◆ Your goal ◆
Output the data unchanged and complete, minus the images.
====
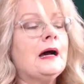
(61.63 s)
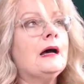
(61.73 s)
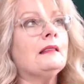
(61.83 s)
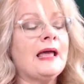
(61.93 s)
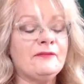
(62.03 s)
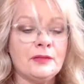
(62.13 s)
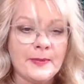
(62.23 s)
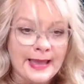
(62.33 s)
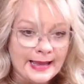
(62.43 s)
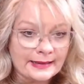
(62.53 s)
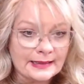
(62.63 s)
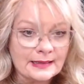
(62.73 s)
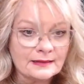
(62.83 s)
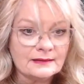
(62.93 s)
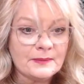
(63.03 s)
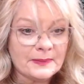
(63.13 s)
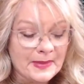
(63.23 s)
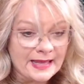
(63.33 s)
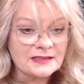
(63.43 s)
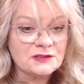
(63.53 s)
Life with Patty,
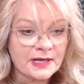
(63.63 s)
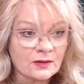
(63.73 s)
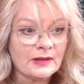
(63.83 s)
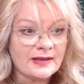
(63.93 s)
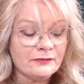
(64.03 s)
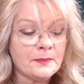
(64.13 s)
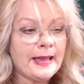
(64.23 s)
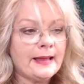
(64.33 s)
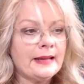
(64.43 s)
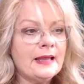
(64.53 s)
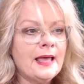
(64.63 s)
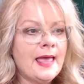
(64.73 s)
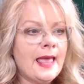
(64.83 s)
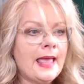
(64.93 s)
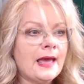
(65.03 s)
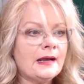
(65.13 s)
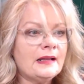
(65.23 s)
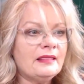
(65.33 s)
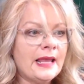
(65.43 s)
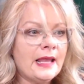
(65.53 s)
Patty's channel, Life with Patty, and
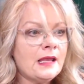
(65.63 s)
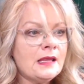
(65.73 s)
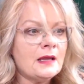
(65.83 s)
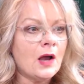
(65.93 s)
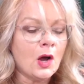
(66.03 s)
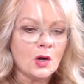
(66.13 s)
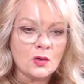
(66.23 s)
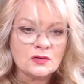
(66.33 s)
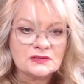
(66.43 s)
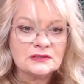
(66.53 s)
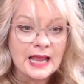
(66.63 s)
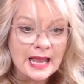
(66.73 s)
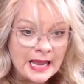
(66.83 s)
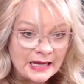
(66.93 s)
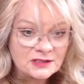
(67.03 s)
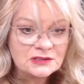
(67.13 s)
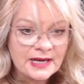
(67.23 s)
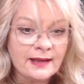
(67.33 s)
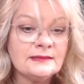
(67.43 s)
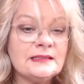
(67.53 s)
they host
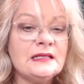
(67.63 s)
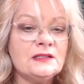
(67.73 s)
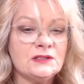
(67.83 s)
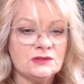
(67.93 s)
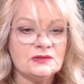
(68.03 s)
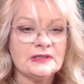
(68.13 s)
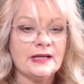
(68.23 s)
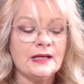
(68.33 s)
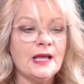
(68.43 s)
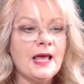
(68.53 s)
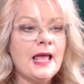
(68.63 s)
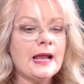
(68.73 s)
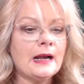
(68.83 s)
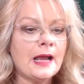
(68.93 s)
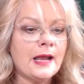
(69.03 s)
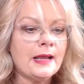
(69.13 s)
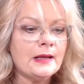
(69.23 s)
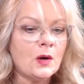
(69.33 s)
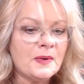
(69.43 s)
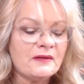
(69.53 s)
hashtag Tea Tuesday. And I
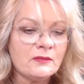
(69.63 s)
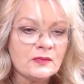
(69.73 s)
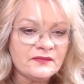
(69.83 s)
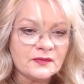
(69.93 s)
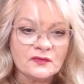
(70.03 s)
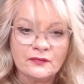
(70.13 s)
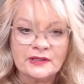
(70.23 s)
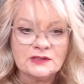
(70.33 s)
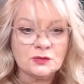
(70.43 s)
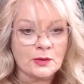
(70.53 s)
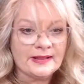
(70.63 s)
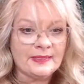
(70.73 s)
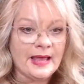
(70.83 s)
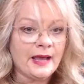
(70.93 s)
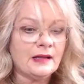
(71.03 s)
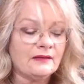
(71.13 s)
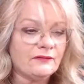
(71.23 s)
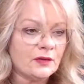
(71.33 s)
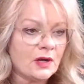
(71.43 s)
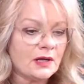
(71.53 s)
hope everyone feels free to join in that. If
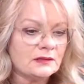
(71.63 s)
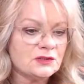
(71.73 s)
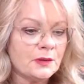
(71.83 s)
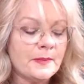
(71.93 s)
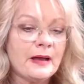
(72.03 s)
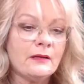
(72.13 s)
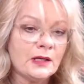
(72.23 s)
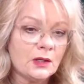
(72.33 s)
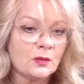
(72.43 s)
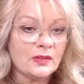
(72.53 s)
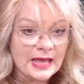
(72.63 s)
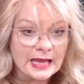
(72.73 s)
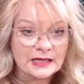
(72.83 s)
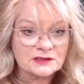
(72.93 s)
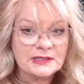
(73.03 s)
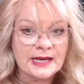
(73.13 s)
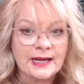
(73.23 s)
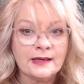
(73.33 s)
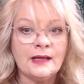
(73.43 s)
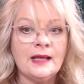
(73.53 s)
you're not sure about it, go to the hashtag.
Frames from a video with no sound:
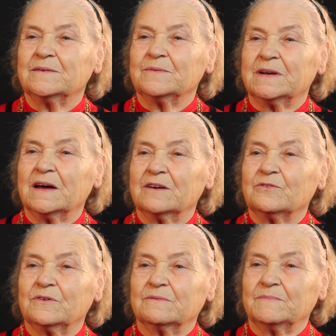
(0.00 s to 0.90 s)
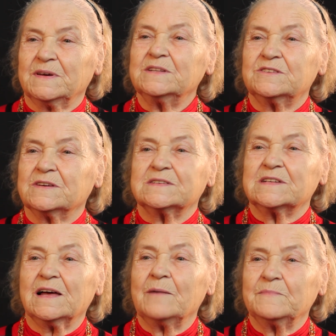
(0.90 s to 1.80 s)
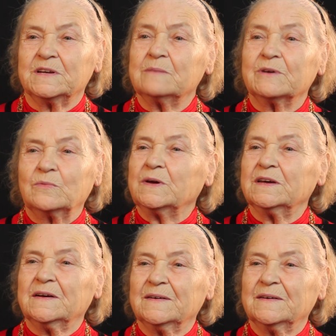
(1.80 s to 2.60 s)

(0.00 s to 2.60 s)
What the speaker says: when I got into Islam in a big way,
====
◆ Answer ◆
(61.63 s)
(61.73 s)
(61.83 s)
(61.93 s)
(62.03 s)
(62.13 s)
(62.23 s)
(62.33 s)
(62.43 s)
(62.53 s)
(62.63 s)
(62.73 s)
(62.83 s)
(62.93 s)
(63.03 s)
(63.13 s)
(63.23 s)
(63.33 s)
(63.43 s)
(63.53 s)
Life with Patty,
(63.63 s)
(63.73 s)
(63.83 s)
(63.93 s)
(64.03 s)
(64.13 s)
(64.23 s)
(64.33 s)
(64.43 s)
(64.53 s)
(64.63 s)
(64.73 s)
(64.83 s)
(64.93 s)
(65.03 s)
(65.13 s)
(65.23 s)
(65.33 s)
(65.43 s)
(65.53 s)
Patty's channel, Life with Patty, and
(65.63 s)
(65.73 s)
(65.83 s)
(65.93 s)
(66.03 s)
(66.13 s)
(66.23 s)
(66.33 s)
(66.43 s)
(66.53 s)
(66.63 s)
(66.73 s)
(66.83 s)
(66.93 s)
(67.03 s)
(67.13 s)
(67.23 s)
(67.33 s)
(67.43 s)
(67.53 s)
they host
(67.63 s)
(67.73 s)
(67.83 s)
(67.93 s)
(68.03 s)
(68.13 s)
(68.23 s)
(68.33 s)
(68.43 s)
(68.53 s)
(68.63 s)
(68.73 s)
(68.83 s)
(68.93 s)
(69.03 s)
(69.13 s)
(69.23 s)
(69.33 s)
(69.43 s)
(69.53 s)
hashtag Tea Tuesday. And I
(69.63 s)
(69.73 s)
(69.83 s)
(69.93 s)
(70.03 s)
(70.13 s)
(70.23 s)
(70.33 s)
(70.43 s)
(70.53 s)
(70.63 s)
(70.73 s)
(70.83 s)
(70.93 s)
(71.03 s)
(71.13 s)
(71.23 s)
(71.33 s)
(71.43 s)
(71.53 s)
hope everyone feels free to join in that. If
(71.63 s)
(71.73 s)
(71.83 s)
(71.93 s)
(72.03 s)
(72.13 s)
(72.23 s)
(72.33 s)
(72.43 s)
(72.53 s)
(72.63 s)
(72.73 s)
(72.83 s)
(72.93 s)
(73.03 s)
(73.13 s)
(73.23 s)
(73.33 s)
(73.43 s)
(73.53 s)
you're not sure about it, go to the hashtag.
Frames from a video with no sound:
(0.00 s to 0.90 s)
(0.90 s to 1.80 s)
(1.80 s to 2.60 s)

(0.00 s to 2.60 s)
What the speaker says: when I got into Islam in a big way,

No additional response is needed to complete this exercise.